Ayrıca Duha Suresindeki üslup, psikolojik açıdan da bir hususiyet arz etmektedir. Meselâ, orada Efendimiz (S.A.S.) teselli ve tesliye edilirken, önce KUŞLUK vaktine yemin edilmiş. Ardından GECE’ye kasem edilerek söze başlanılmış. İşte bu mülâhaza ile ‘Ve’d-Duhâ…’ dediğinizde, -inanın- kuşluk vaktinde güneşin şualarının, yüzünüzü gözünüzü aydınlattığı ve sizi sevince gark ettiğini görüyor ve hissediyor gibi olursunuz. Rica ederim, aradan on dört asır geçmiş ve geçen bu surede Kur’an, onca ülfet ve ünsiyet ağına takılmış olmasına rağmen, bizim gibilere ‘Ve’d-Duhâ’ derken bunu hissettiriyorsa, kimbilir o Nebiler Serveri (S.A.S.) neler hissetmiş ve neler duymuştur…! Duyana da duyurana da can kurban.

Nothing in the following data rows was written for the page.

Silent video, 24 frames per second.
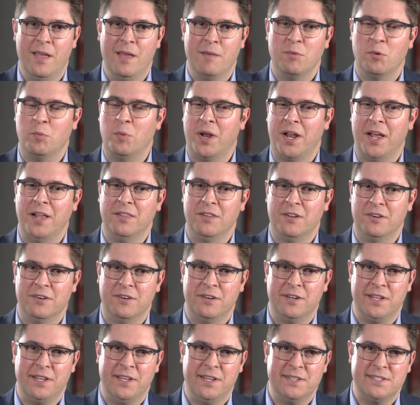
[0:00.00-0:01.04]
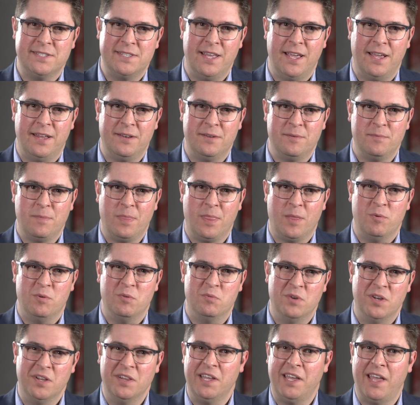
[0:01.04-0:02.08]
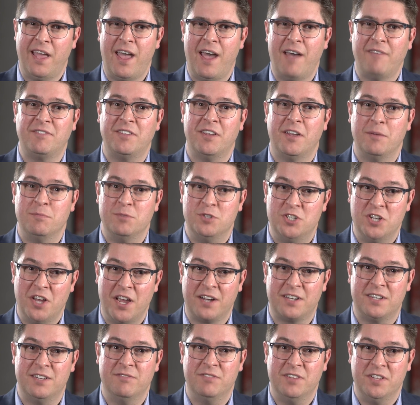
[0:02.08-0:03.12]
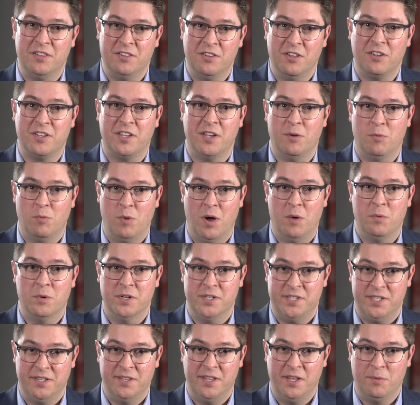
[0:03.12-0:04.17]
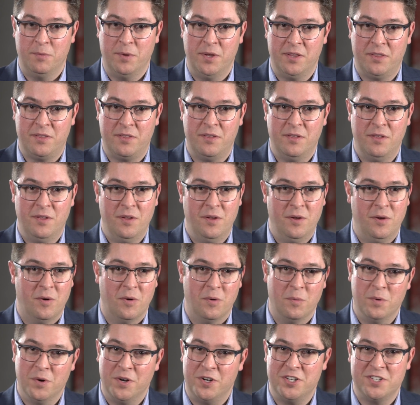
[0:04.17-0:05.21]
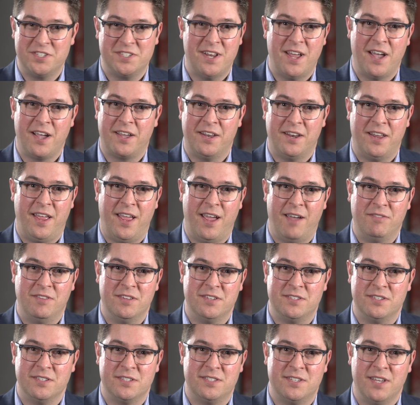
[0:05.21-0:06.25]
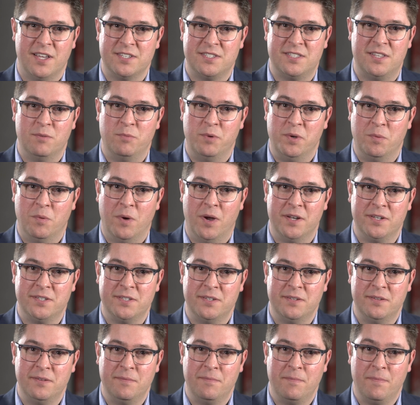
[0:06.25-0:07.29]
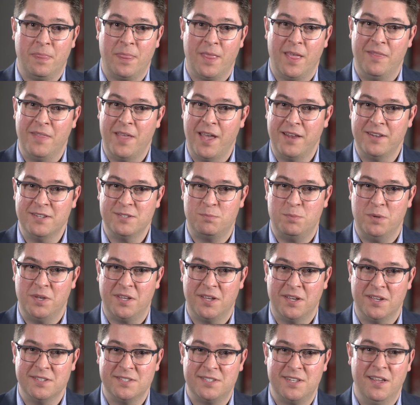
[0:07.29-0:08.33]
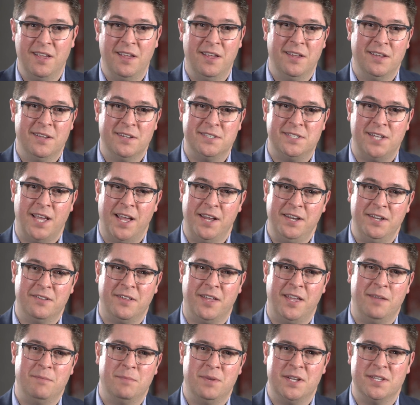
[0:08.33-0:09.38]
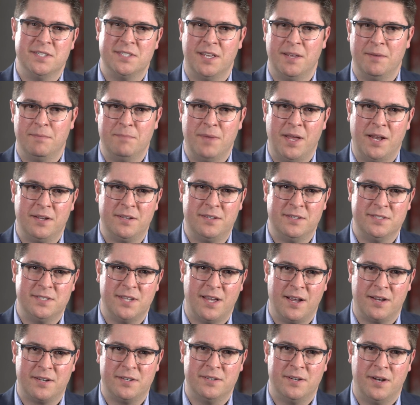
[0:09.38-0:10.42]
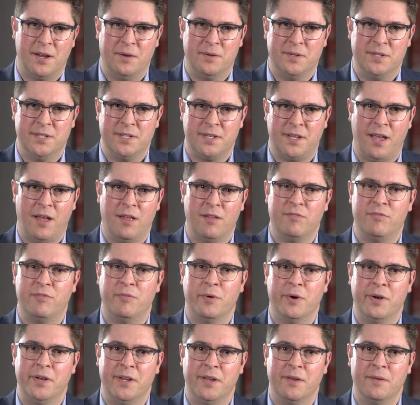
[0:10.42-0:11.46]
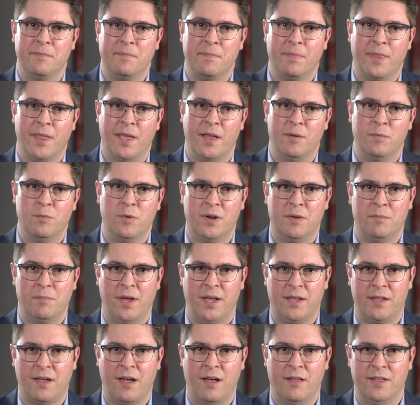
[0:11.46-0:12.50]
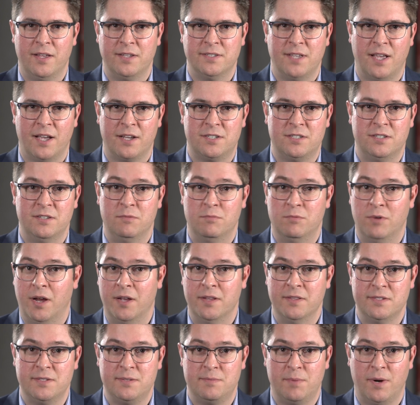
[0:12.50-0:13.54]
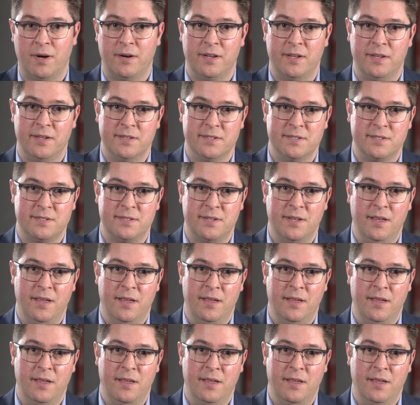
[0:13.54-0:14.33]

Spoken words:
But what I learned is that we really have to objectively look at what we're dealing with, or we're just not going to have the success that we want. And that is because Daniel Amen is a medical doctor out in California, and one of my colleagues actually runs part of his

“Ayrıca ‘Ve le’l-Âhiretü’ ile bugüne göre yarının, bu hale göre bir sonraki hâlin, şimdiki mudâyeka (sıkıntı) veya nisbî mazhariyetlere, hikmet buudlu ihtarlara nisbeten rahmet enginlikli ve kudret televvünlü geleceğin daha hayırlı olacağı hatırlatılarak ilk muhatabı itibariyle, hayatının bağlangıcına göre peygamberliğinin Mekke’deki sıkıntılı günlere nisbeten Medine döneminin merkezdeki sınırlı açılma kıyasla muhit (çevre) hattındaki geniş çemberin vâdi verilip, sûrî nıkmet kuşağı hakikî bir nimet atmosferine çevirilerek, O Ferîd ü Kevn ü Zaman’a (S.A.S.) evvelen ve bizzat, O’nun (S.A.S.) anlayışlı müntesiplerine de sâniyen bi’l-araz hayırlı bir akıbet müjdeleniyor.
“Evet hem O’na (S.A.S.) hem de O’nun (S.A.S.) vefalı mensublarına ‘Muhakkak ki, âhiret (sonraki), öncelerinden (dünyadan) daha hayırlıdır.’ denilerek, O’nun (S.A.S.) ve hakikî ümmetinin böyle iyi halden daha iyi hâle, izâfî hayırlardan, hakikî hayırlara, imandan amele amelden ihsana elemlerden lezzetlere, sıkıntılardan ferah-feza iklimlere ve neticede uhrâlar uhrası olan Cennet ve Rü’yetullah ile noktalanan hakikî âhirete varılacağı müjdesi verilmektedir. (…)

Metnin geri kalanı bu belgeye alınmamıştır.